TASK ITEM – No pictures should appear in the copy; otherwise retype the entries exactly.

==== RECORDS SUPPLIED ====

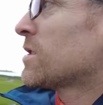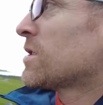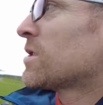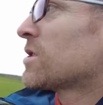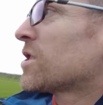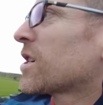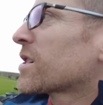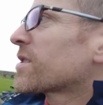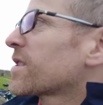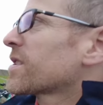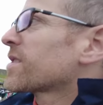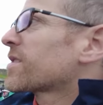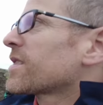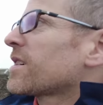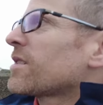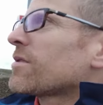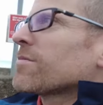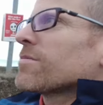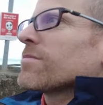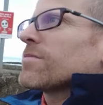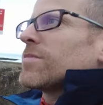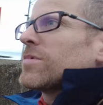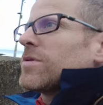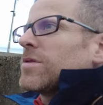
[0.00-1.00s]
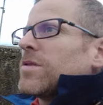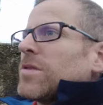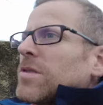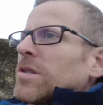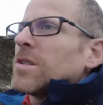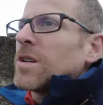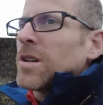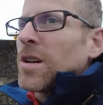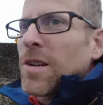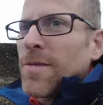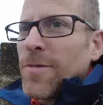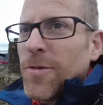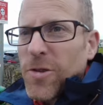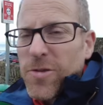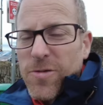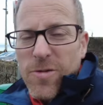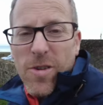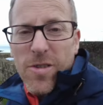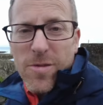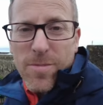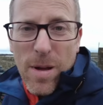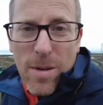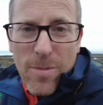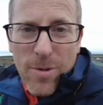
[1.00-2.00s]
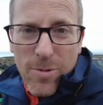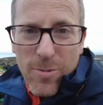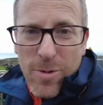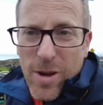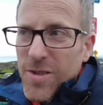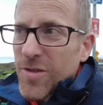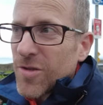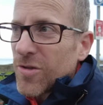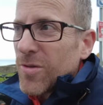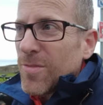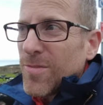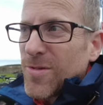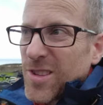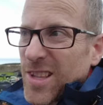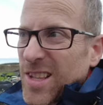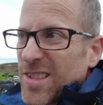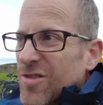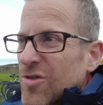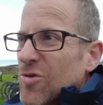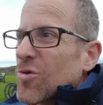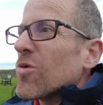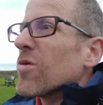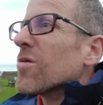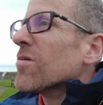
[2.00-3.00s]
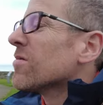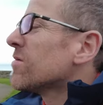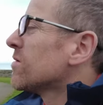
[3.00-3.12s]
Check this out. First of all, it's a public restroom, so that's cool.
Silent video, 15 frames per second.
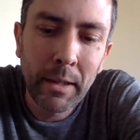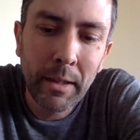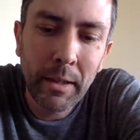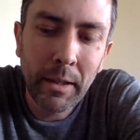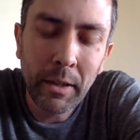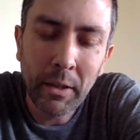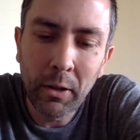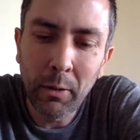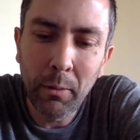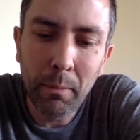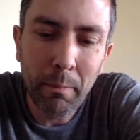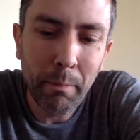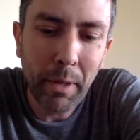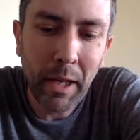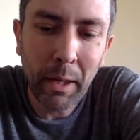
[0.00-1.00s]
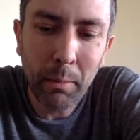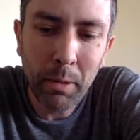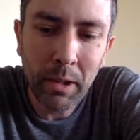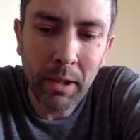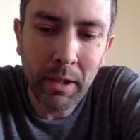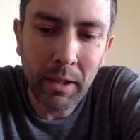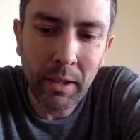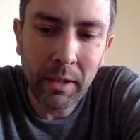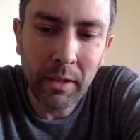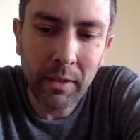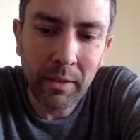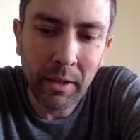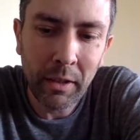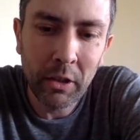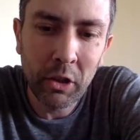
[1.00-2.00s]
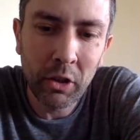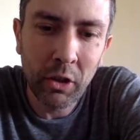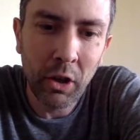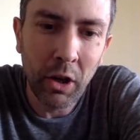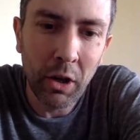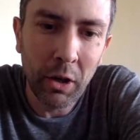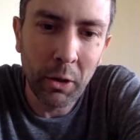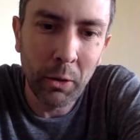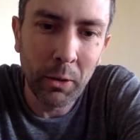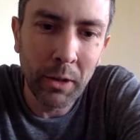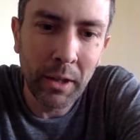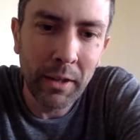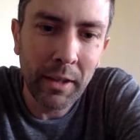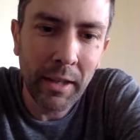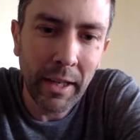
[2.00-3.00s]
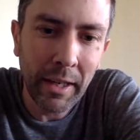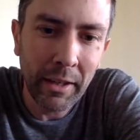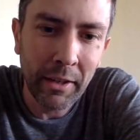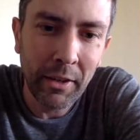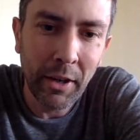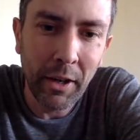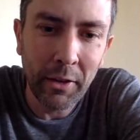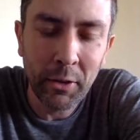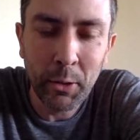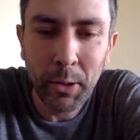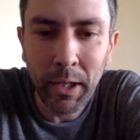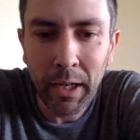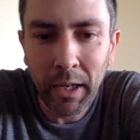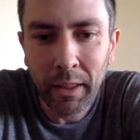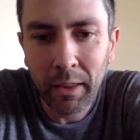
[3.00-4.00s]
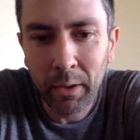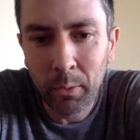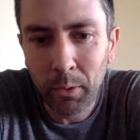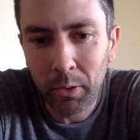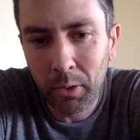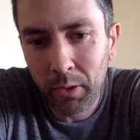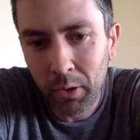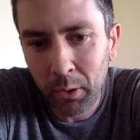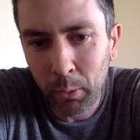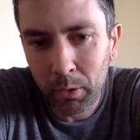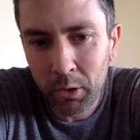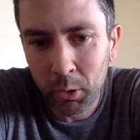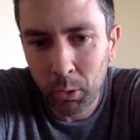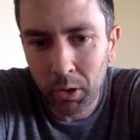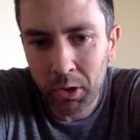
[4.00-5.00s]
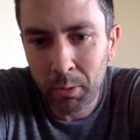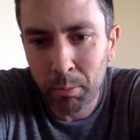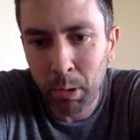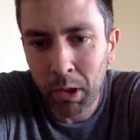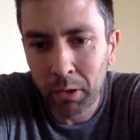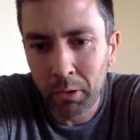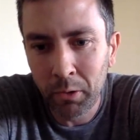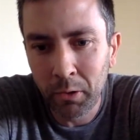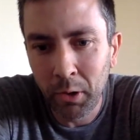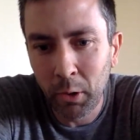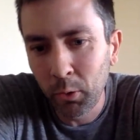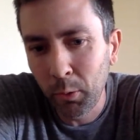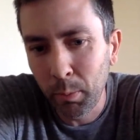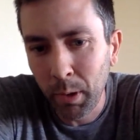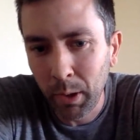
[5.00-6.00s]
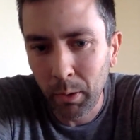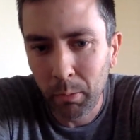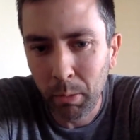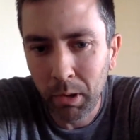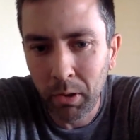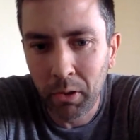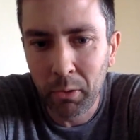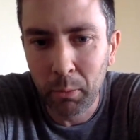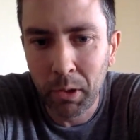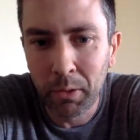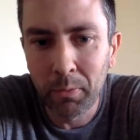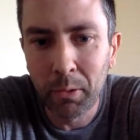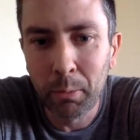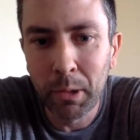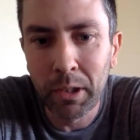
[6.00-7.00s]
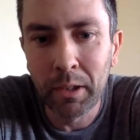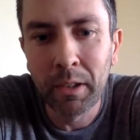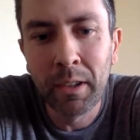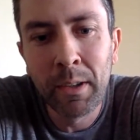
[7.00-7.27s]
Maybe like Chicago and Indiana not doing anything with George and Butler. Those would probably be the 3 for me.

====

RESULT OF THE EXERCISE –
[0.00-1.00s]
[1.00-2.00s]
[2.00-3.00s]
[3.00-3.12s]
Check this out. First of all, it's a public restroom, so that's cool.
Silent video, 15 frames per second.
[0.00-1.00s]
[1.00-2.00s]
[2.00-3.00s]
[3.00-4.00s]
[4.00-5.00s]
[5.00-6.00s]
[6.00-7.00s]
[7.00-7.27s]
Maybe like Chicago and Indiana not doing anything with George and Butler. Those would probably be the 3 for me.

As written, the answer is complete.